Structure of the report
1.25
This report is comprised of 13 chapters:
- Chapter 2 of
the report discusses the current guidelines and standards that guide the
provision of palliative care services.
- Chapter 3
examines the current federal funding arrangement for palliative care.
- Chapter 4
examines state and territory arrangements for palliative care. The chapter identifies
the demarcations between state/territory and federal responsibilities for the
provision of care and considers aspects of how states and territories are
delivering palliative care services.
- Chapter 5
discusses the important role of carers in the provision of palliative care.
- Chapter 6
examines the composition of the palliative care workforce, including its
ability to meet the needs of the ageing population and the adequacy of
education and training programs.
- Chapter 7
identifies some models of service delivery and examines how those models
overcome systemic problems to provide coordinated and quality palliative care.
- Chapter 8
investigates the role of case management in the provision of palliative care.
-
Chapter 9
identifies the role of research and data in the provision of quality palliative
care and looks at what is being done to ensure sufficient resources are being
dedicated to this area.
- Chapter 10
considers the important role of medical equipment and aids in assisting
palliative care recipients to remain in the community for longer.

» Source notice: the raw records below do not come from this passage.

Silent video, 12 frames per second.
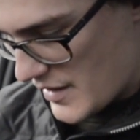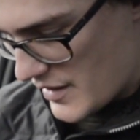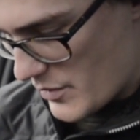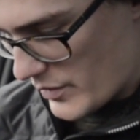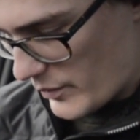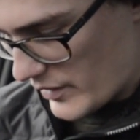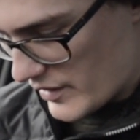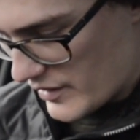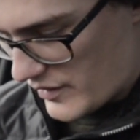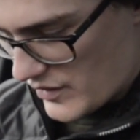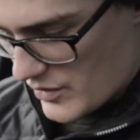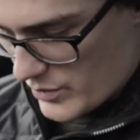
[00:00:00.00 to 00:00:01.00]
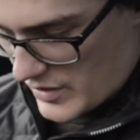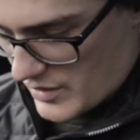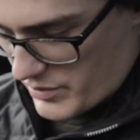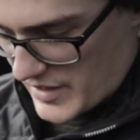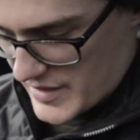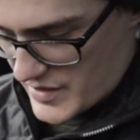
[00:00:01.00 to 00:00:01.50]
Then what we're going to do, we're going to
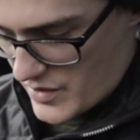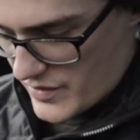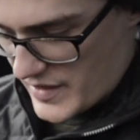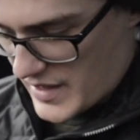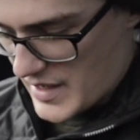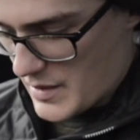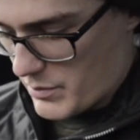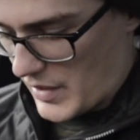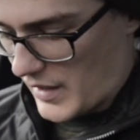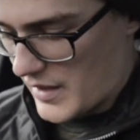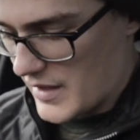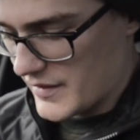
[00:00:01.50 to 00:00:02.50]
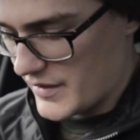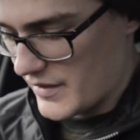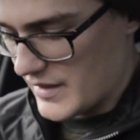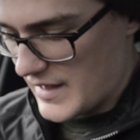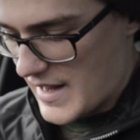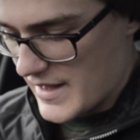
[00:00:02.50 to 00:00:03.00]
press on the plus
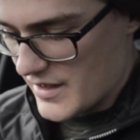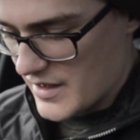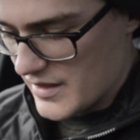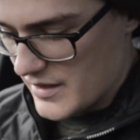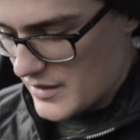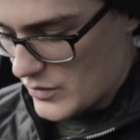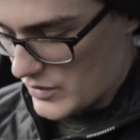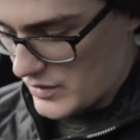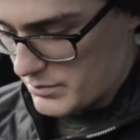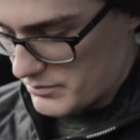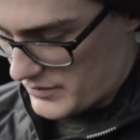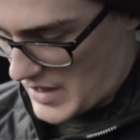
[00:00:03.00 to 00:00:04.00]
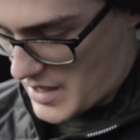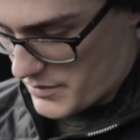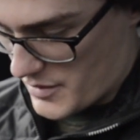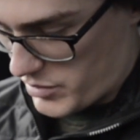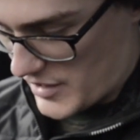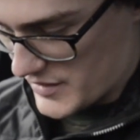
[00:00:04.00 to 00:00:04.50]
layer,
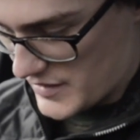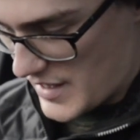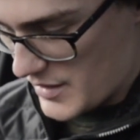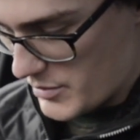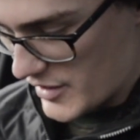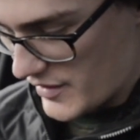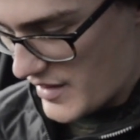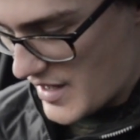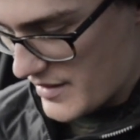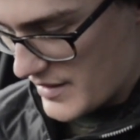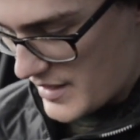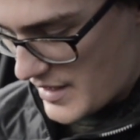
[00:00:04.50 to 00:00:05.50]
the plus layer button there,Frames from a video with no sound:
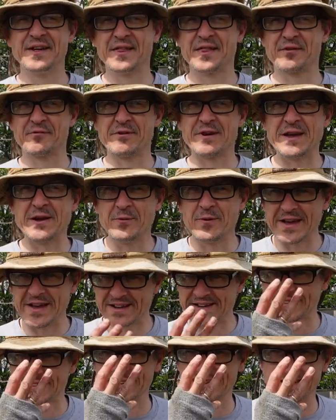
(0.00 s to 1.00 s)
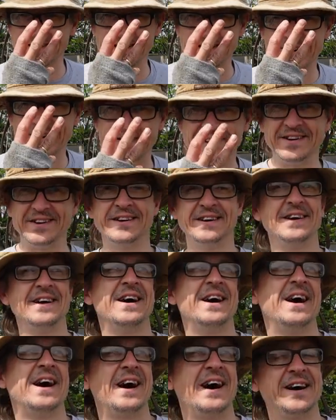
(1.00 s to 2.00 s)
3 weeks ago,
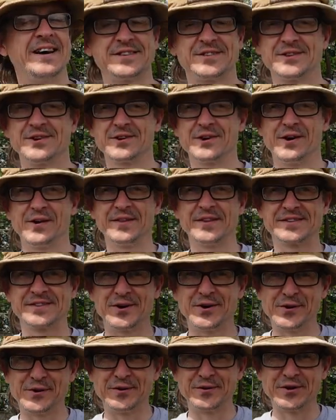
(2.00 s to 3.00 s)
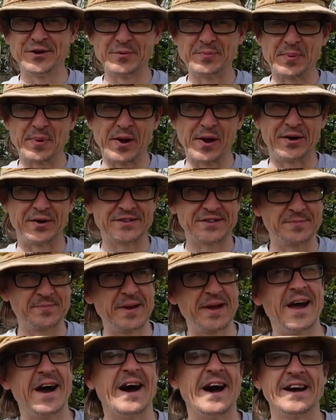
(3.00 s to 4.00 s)
I took on this whole new plot
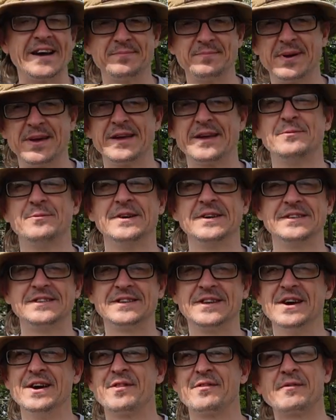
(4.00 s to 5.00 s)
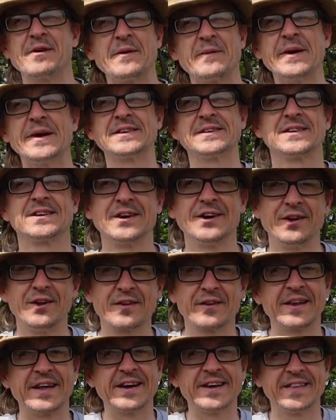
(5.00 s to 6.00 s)
behind me, which 3 weeks ago
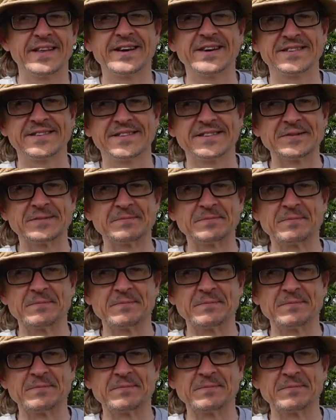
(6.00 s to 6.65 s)
looked like this.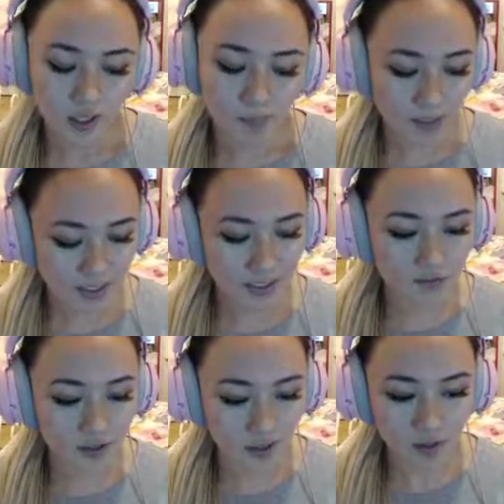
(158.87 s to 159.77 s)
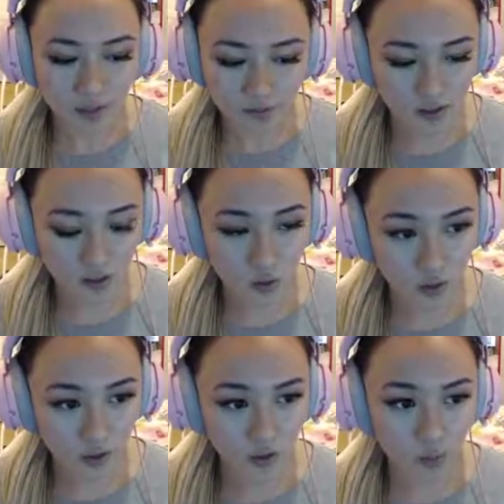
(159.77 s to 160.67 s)
Because if you don't have a
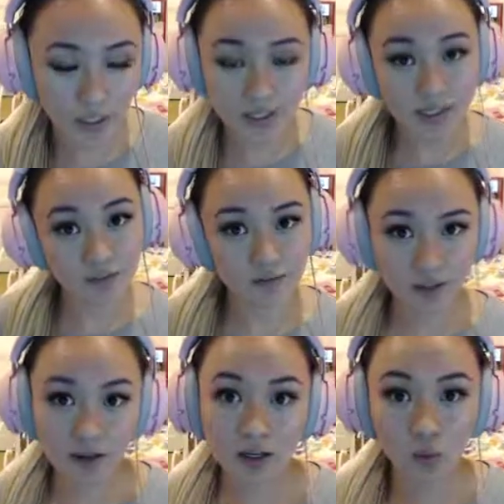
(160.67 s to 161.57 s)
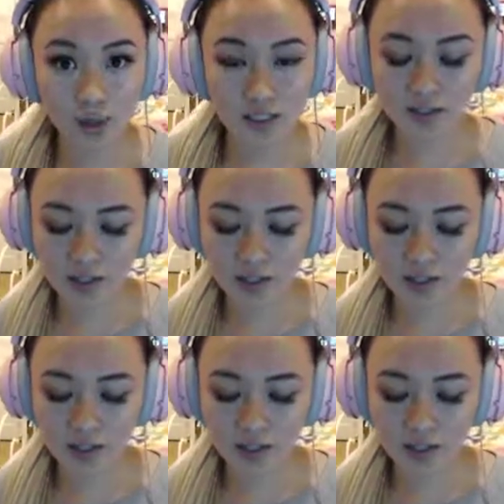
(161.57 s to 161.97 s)
Discord, we need to figure out ways to get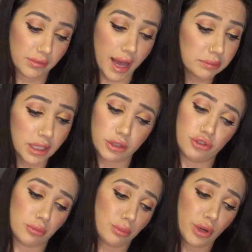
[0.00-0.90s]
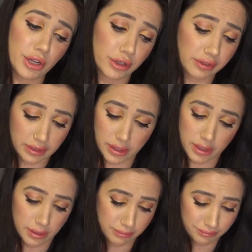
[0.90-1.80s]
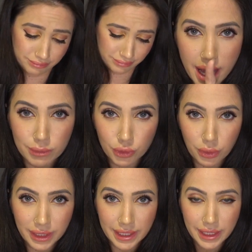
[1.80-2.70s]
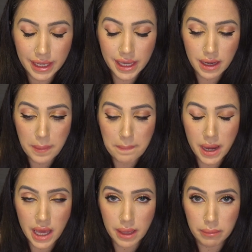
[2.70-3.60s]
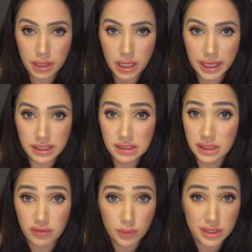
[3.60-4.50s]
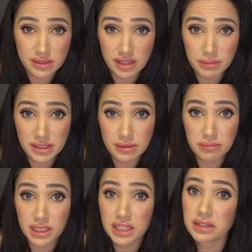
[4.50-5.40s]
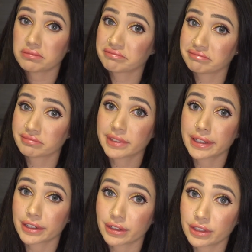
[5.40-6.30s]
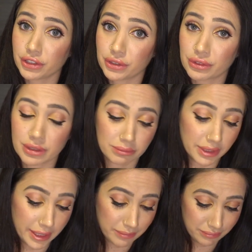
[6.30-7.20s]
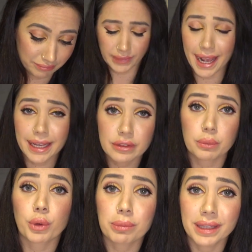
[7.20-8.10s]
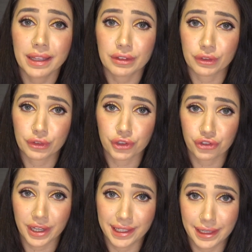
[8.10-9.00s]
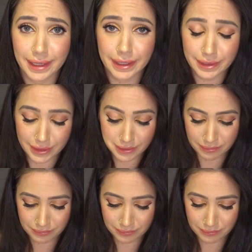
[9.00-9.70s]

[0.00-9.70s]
I'm telling you, boy hooks it up. I'm totally kidding, but Bill Gates, if you want to send me some money, and girl could use some, okay? I got some more plastic surgery I need to get done.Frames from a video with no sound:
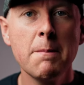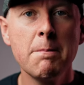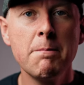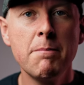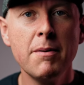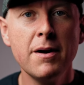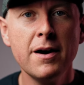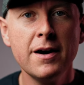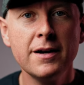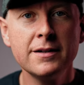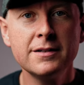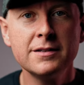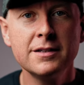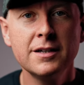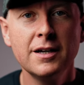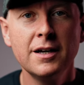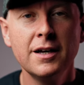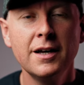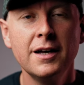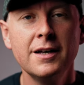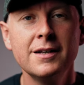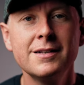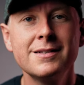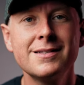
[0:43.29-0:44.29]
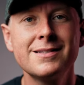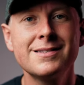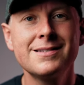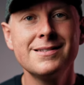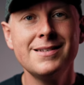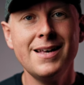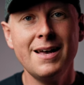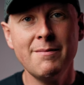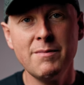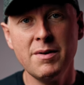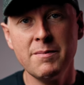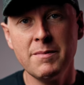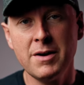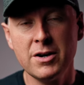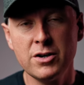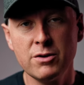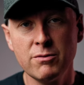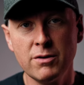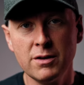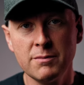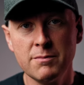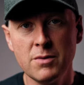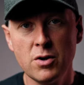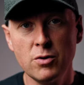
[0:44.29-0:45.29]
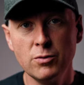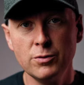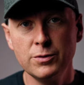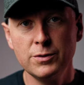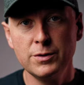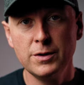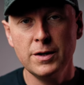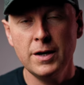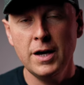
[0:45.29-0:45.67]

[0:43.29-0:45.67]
but semi-manual mode.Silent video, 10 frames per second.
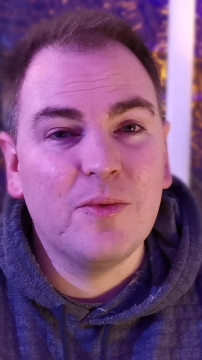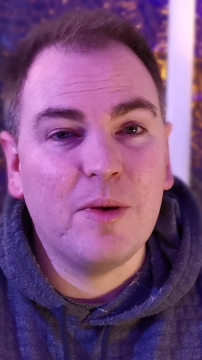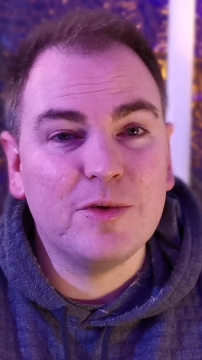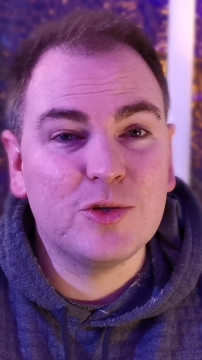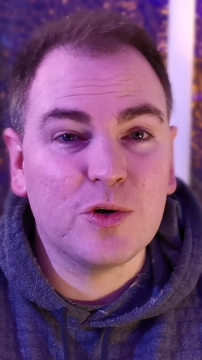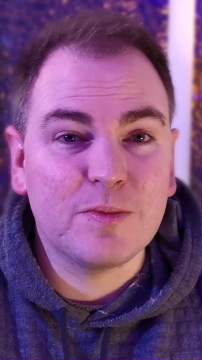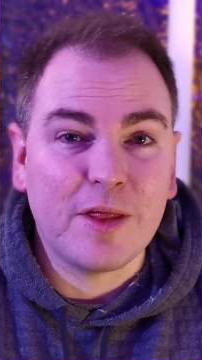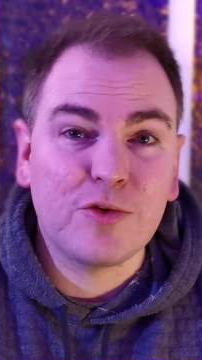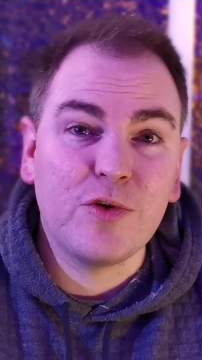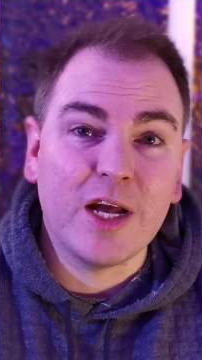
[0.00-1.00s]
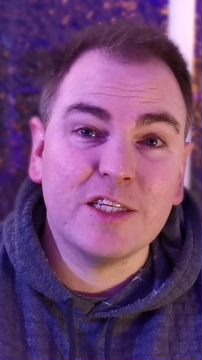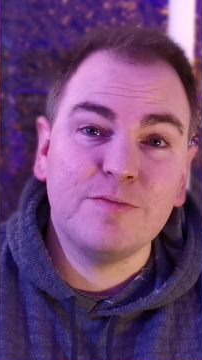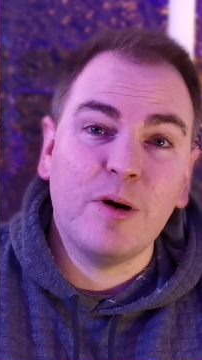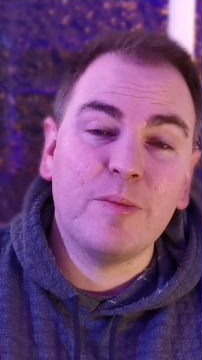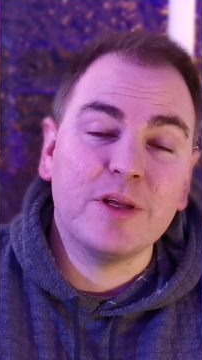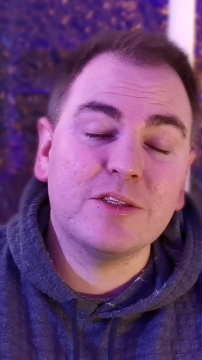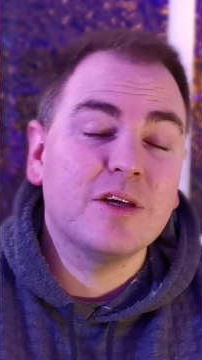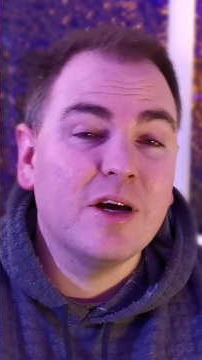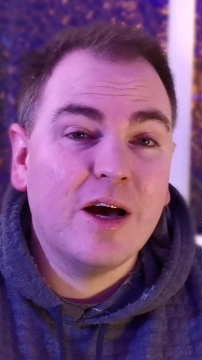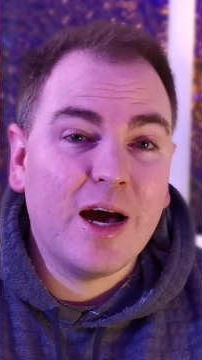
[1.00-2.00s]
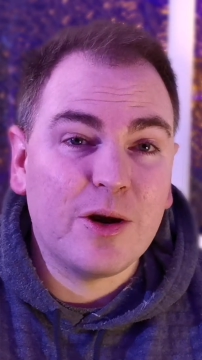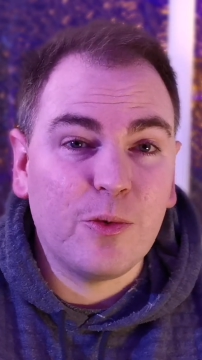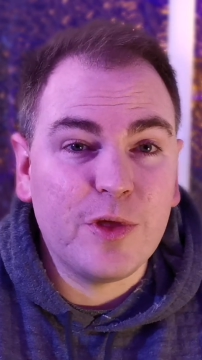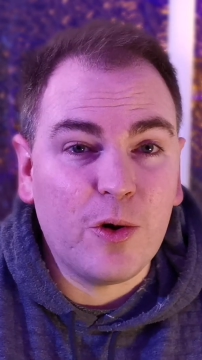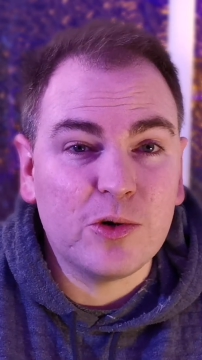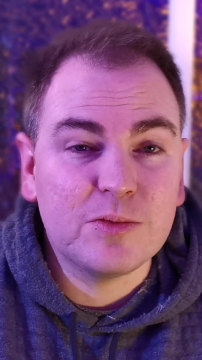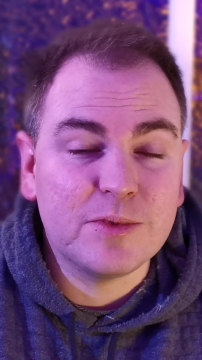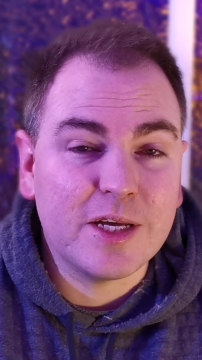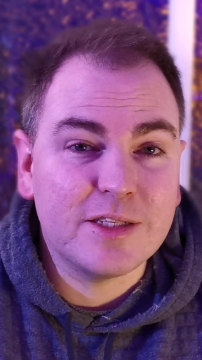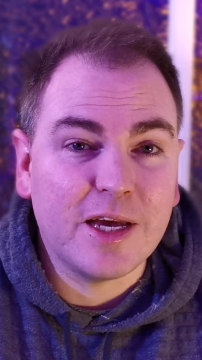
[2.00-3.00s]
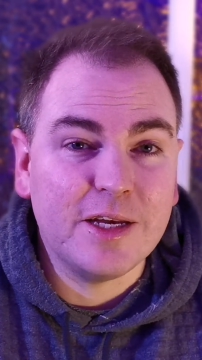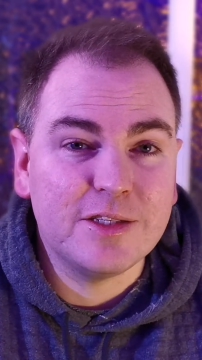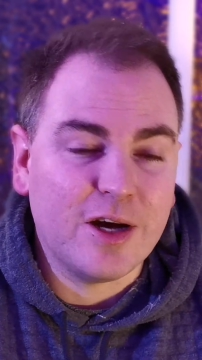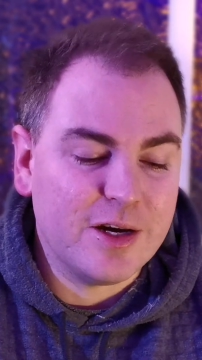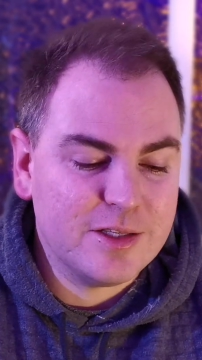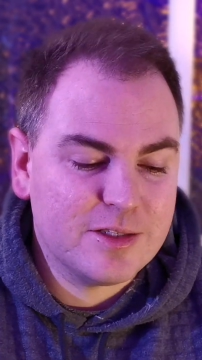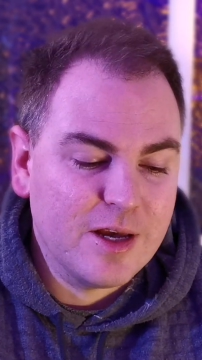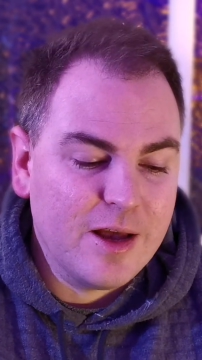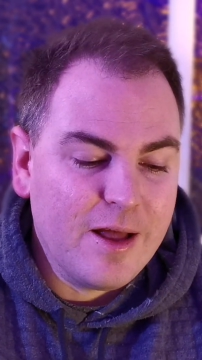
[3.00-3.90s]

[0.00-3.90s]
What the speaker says: when we talked about the creative puppets and all the awesome things that he designs.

It examines
the different programs in place that support the provision of equipment.
- Chapter 11
examines the unique challenges to ensuring quality and appropriate palliative
care is provided to Aboriginal and Torres Strait Islander Australians, children
and adolescents, culturally and linguistically diverse (CALD) communities, and
people identifying as gay, lesbian, bisexual, transgender or intersex (GLBTI).
- Chapter 12
seeks to address a number of specific other matters which were raised with the
committee throughout its inquiry.
- Chapter 13
examines and discusses advance care planning and the role e‑health may
play in supporting national consistency.